First of all, I apologize for neglecting my blog for four years! I think you know that we language teachers are very busy people. Very. During the semester, I feel I'm in a tornado. I get to work, spend a few minutes clearing my desk, and WHAM! 40 new emails, have to finish grading before class starts, have to get all the grades posted in Blackboard, forgot the quizzes, start putting grades in, student pops in with a question, I'm organizing materials, need to print a handout, have all the books, time to go, DIDN'T FINISH PUTTING QUIZ GRADES IN! Show up to class, no questions, begin lesson, student has a question, he pulls out his phone and says "You forgot to put in my 10 points for this homework assignment that I turned in late last month." ARGH!
ALSO, I edited a book of ESL writing activities. It's great so you must check it out. There are lessons for all levels and populations and subjects, from motivation to research, and options using technology. It's called "New Ways in Teaching Writing" by TESOL Publications. That kept me busy as well. Enough excuses...
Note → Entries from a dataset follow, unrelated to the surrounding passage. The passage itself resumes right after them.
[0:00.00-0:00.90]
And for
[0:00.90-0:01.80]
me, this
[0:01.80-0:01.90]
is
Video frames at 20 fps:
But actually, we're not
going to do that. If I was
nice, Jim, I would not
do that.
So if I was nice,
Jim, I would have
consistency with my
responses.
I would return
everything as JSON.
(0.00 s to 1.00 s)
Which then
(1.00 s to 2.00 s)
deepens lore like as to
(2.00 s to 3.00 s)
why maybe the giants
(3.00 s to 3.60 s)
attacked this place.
This summer I have been off and I have missed teaching! Tonight I tutored a woman from Vietnam. She was my student last fall. She was very difficult to understand when I met her because her vowels were nasalized and consonants missing. She has lived here many years, many cases of such result in little effectiveness. This is called "fossilization", when someone's habits are so ingrained that they can't be undone. However, I am an optimist; otherwise, I wouldn't be teaching, would I? She overcame all odds. This requires monitoring and practice. I told her to monitor during small talk. If she can reach a high accuracy when relaxed, some should spill over when she is stressed, like interpreting in the ER. She makes some errors like deletes final "S" half the time but she sounds so good!
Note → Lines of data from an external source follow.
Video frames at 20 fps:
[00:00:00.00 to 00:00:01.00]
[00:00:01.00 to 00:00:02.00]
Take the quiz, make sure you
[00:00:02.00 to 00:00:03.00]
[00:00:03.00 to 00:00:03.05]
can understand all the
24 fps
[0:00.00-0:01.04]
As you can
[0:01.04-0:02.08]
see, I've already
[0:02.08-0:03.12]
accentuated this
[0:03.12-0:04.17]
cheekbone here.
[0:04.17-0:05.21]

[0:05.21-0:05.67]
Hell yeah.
I'm getting off track...SO, I enjoyed our lesson and learned many new things! One new word for me was "Denonyms". Can you guess what it means? It's the name of how people are titled according to where they live. My student asked me about the word "Floridian". Do we use it? In a heated debate, she was told we just say "people in Florida." Yes, true, but I have used the word. St. Louis used to have a Floridian restaurant and I call obnoxious colors like sea foam green and the pink on pink flamingoes "Floridian". She then asked why we add "N" to most states (think Texan, St. Louisan, Iowan, Nebraskan...you get the point) but say "New Yorker". I guessed that states ending with vowels, which most do for some reason, add "N". But those like Massachusetts don't add "ER". Then I guessed that stops (p, b, t, d, k, g) add ER. But then she asked about Vermont. Vermontian? I inquired on Google and sure enough, someone else asked whether they are called Vermontians or Vermonters. The answers were "tree huggers" or "hippies". The consensus on the Internet was Vermontians but this is WRONG! According to the government official denonym on Wikipedia, they are VERMONTERS! I WIN! Ha! My theory was right. Rhode Islanders also end in a stop and thereby are ERS!
If I ever am mistaken on my linguistic theories, please correct me... as long as you're nice about it. Or I'll call you something that ends in an ER and you won't like it.